**Task directions:** Your answer must be an exact copy of the data, without any pictures.

**Data extracts:**
......

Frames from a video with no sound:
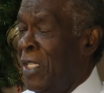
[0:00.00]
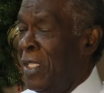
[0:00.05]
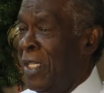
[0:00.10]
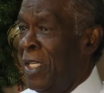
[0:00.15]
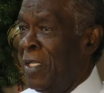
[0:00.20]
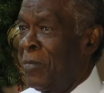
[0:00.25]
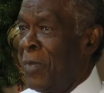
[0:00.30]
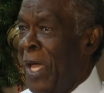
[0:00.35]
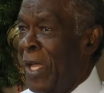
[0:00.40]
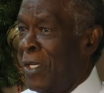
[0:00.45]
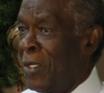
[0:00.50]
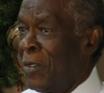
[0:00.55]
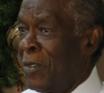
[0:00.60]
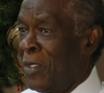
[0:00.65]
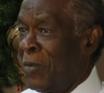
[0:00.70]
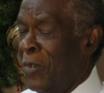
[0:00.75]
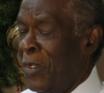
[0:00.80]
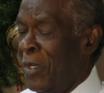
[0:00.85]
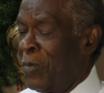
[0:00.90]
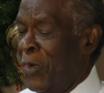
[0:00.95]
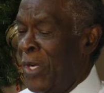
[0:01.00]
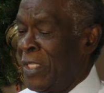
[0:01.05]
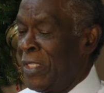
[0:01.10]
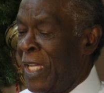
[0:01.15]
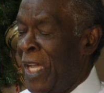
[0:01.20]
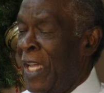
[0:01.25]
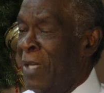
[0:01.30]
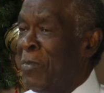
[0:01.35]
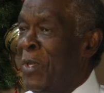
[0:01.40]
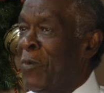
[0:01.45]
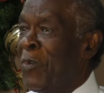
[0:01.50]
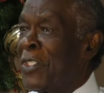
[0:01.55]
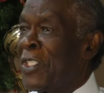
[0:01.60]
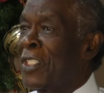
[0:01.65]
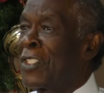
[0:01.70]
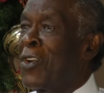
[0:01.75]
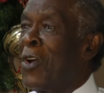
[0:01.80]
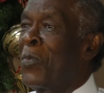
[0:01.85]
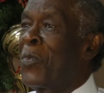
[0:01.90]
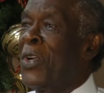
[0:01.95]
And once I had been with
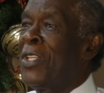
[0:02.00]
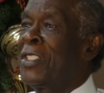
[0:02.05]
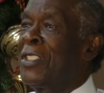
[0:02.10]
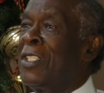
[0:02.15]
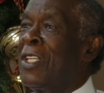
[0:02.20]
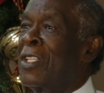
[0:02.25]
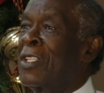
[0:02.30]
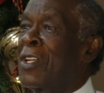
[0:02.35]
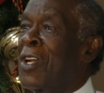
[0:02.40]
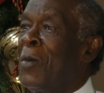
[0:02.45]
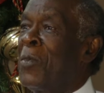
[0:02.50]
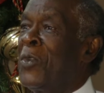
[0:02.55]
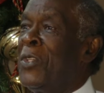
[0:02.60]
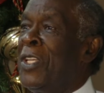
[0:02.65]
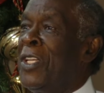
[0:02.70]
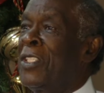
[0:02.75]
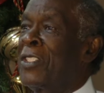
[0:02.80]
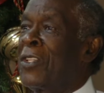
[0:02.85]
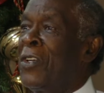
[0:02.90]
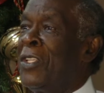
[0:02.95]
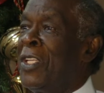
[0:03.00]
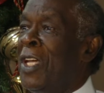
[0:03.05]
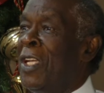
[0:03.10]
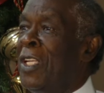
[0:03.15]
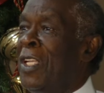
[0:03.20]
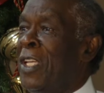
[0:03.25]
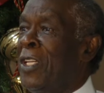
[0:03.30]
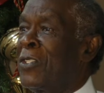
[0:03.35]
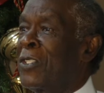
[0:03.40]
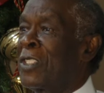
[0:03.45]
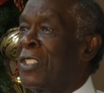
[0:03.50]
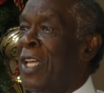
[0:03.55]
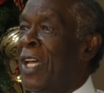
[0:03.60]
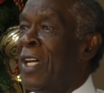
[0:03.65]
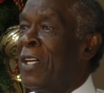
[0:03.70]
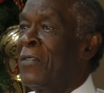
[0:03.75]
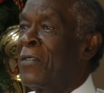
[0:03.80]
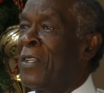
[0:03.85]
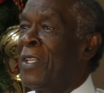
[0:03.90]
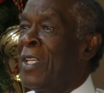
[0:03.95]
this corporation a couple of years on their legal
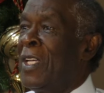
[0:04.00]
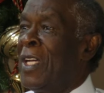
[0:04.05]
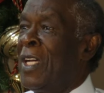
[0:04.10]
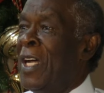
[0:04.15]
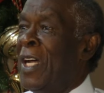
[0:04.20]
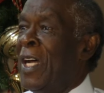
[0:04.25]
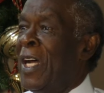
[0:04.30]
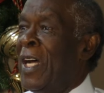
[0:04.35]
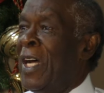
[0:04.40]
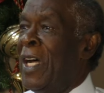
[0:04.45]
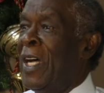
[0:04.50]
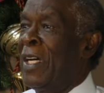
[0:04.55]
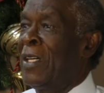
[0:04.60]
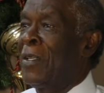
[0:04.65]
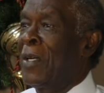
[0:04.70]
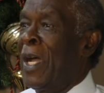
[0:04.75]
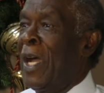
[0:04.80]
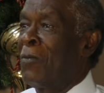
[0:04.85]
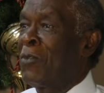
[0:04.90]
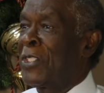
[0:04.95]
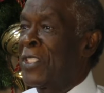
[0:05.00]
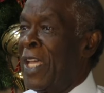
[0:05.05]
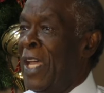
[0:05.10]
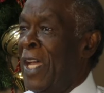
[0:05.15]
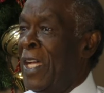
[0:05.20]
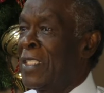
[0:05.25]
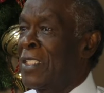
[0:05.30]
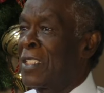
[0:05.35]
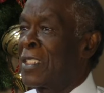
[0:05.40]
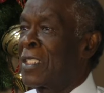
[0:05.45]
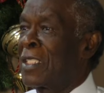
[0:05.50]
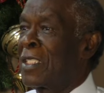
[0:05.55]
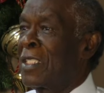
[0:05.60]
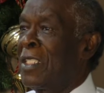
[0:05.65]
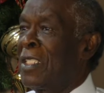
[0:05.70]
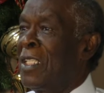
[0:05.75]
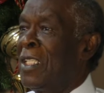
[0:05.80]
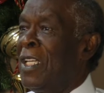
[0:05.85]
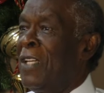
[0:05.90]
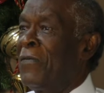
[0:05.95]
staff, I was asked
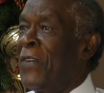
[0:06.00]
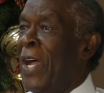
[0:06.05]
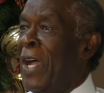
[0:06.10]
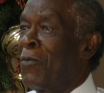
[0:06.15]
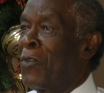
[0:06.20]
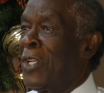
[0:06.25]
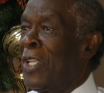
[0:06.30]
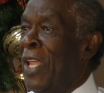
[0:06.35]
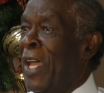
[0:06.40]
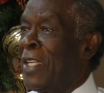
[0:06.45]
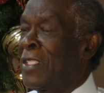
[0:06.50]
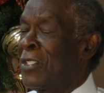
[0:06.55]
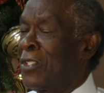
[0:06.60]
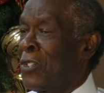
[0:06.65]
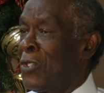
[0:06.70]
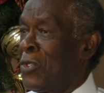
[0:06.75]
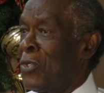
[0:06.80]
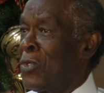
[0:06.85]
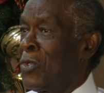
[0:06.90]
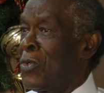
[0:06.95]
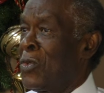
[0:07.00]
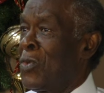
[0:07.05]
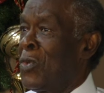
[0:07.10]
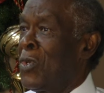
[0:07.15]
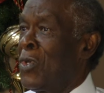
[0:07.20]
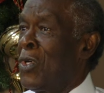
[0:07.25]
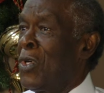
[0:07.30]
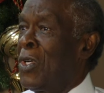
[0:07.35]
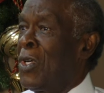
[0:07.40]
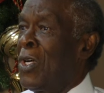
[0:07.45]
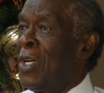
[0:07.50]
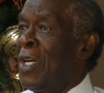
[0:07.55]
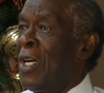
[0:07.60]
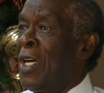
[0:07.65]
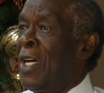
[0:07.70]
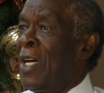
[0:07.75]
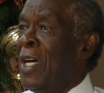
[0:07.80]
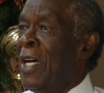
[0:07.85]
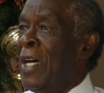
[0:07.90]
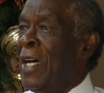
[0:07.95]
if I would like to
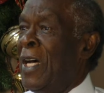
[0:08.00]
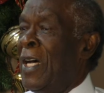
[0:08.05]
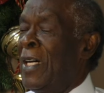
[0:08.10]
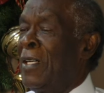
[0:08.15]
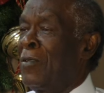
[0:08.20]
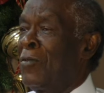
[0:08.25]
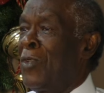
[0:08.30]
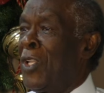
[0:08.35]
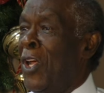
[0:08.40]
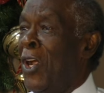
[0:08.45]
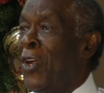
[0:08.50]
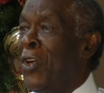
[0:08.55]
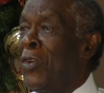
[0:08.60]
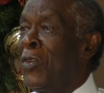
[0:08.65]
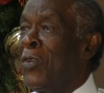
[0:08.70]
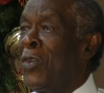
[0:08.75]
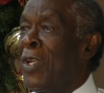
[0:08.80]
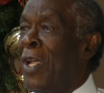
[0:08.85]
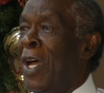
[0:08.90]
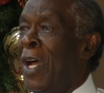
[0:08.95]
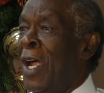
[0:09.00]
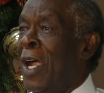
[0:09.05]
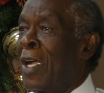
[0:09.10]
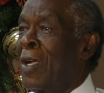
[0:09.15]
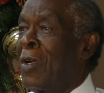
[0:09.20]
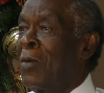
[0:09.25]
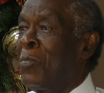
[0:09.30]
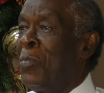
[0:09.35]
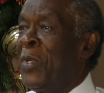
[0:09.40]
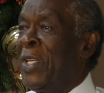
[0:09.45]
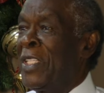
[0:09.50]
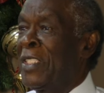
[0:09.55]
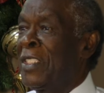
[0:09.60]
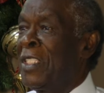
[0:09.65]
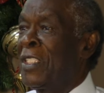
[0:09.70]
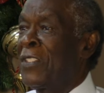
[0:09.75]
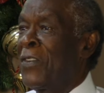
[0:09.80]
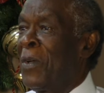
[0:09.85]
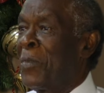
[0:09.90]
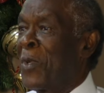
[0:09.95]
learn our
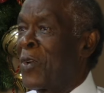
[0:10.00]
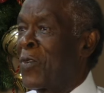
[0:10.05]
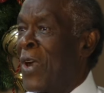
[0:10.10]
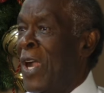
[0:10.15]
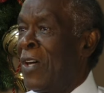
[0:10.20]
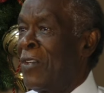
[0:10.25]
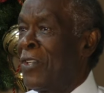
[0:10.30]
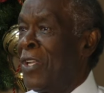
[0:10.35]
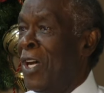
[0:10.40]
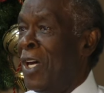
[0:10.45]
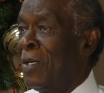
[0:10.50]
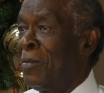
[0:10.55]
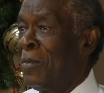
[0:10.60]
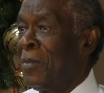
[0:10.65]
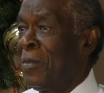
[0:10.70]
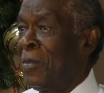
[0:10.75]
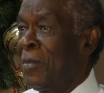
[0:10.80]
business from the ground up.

......

**Response area:**
Frames from a video with no sound:
[0:00.00]
[0:00.05]
[0:00.10]
[0:00.15]
[0:00.20]
[0:00.25]
[0:00.30]
[0:00.35]
[0:00.40]
[0:00.45]
[0:00.50]
[0:00.55]
[0:00.60]
[0:00.65]
[0:00.70]
[0:00.75]
[0:00.80]
[0:00.85]
[0:00.90]
[0:00.95]
[0:01.00]
[0:01.05]
[0:01.10]
[0:01.15]
[0:01.20]
[0:01.25]
[0:01.30]
[0:01.35]
[0:01.40]
[0:01.45]
[0:01.50]
[0:01.55]
[0:01.60]
[0:01.65]
[0:01.70]
[0:01.75]
[0:01.80]
[0:01.85]
[0:01.90]
[0:01.95]
And once I had been with
[0:02.00]
[0:02.05]
[0:02.10]
[0:02.15]
[0:02.20]
[0:02.25]
[0:02.30]
[0:02.35]
[0:02.40]
[0:02.45]
[0:02.50]
[0:02.55]
[0:02.60]
[0:02.65]
[0:02.70]
[0:02.75]
[0:02.80]
[0:02.85]
[0:02.90]
[0:02.95]
[0:03.00]
[0:03.05]
[0:03.10]
[0:03.15]
[0:03.20]
[0:03.25]
[0:03.30]
[0:03.35]
[0:03.40]
[0:03.45]
[0:03.50]
[0:03.55]
[0:03.60]
[0:03.65]
[0:03.70]
[0:03.75]
[0:03.80]
[0:03.85]
[0:03.90]
[0:03.95]
this corporation a couple of years on their legal
[0:04.00]
[0:04.05]
[0:04.10]
[0:04.15]
[0:04.20]
[0:04.25]
[0:04.30]
[0:04.35]
[0:04.40]
[0:04.45]
[0:04.50]
[0:04.55]
[0:04.60]
[0:04.65]
[0:04.70]
[0:04.75]
[0:04.80]
[0:04.85]
[0:04.90]
[0:04.95]
[0:05.00]
[0:05.05]
[0:05.10]
[0:05.15]
[0:05.20]
[0:05.25]
[0:05.30]
[0:05.35]
[0:05.40]
[0:05.45]
[0:05.50]
[0:05.55]
[0:05.60]
[0:05.65]
[0:05.70]
[0:05.75]
[0:05.80]
[0:05.85]
[0:05.90]
[0:05.95]
staff, I was asked
[0:06.00]
[0:06.05]
[0:06.10]
[0:06.15]
[0:06.20]
[0:06.25]
[0:06.30]
[0:06.35]
[0:06.40]
[0:06.45]
[0:06.50]
[0:06.55]
[0:06.60]
[0:06.65]
[0:06.70]
[0:06.75]
[0:06.80]
[0:06.85]
[0:06.90]
[0:06.95]
[0:07.00]
[0:07.05]
[0:07.10]
[0:07.15]
[0:07.20]
[0:07.25]
[0:07.30]
[0:07.35]
[0:07.40]
[0:07.45]
[0:07.50]
[0:07.55]
[0:07.60]
[0:07.65]
[0:07.70]
[0:07.75]
[0:07.80]
[0:07.85]
[0:07.90]
[0:07.95]
if I would like to
[0:08.00]
[0:08.05]
[0:08.10]
[0:08.15]
[0:08.20]
[0:08.25]
[0:08.30]
[0:08.35]
[0:08.40]
[0:08.45]
[0:08.50]
[0:08.55]
[0:08.60]
[0:08.65]
[0:08.70]
[0:08.75]
[0:08.80]
[0:08.85]
[0:08.90]
[0:08.95]
[0:09.00]
[0:09.05]
[0:09.10]
[0:09.15]
[0:09.20]
[0:09.25]
[0:09.30]
[0:09.35]
[0:09.40]
[0:09.45]
[0:09.50]
[0:09.55]
[0:09.60]
[0:09.65]
[0:09.70]
[0:09.75]
[0:09.80]
[0:09.85]
[0:09.90]
[0:09.95]
learn our
[0:10.00]
[0:10.05]
[0:10.10]
[0:10.15]
[0:10.20]
[0:10.25]
[0:10.30]
[0:10.35]
[0:10.40]
[0:10.45]
[0:10.50]
[0:10.55]
[0:10.60]
[0:10.65]
[0:10.70]
[0:10.75]
[0:10.80]
business from the ground up.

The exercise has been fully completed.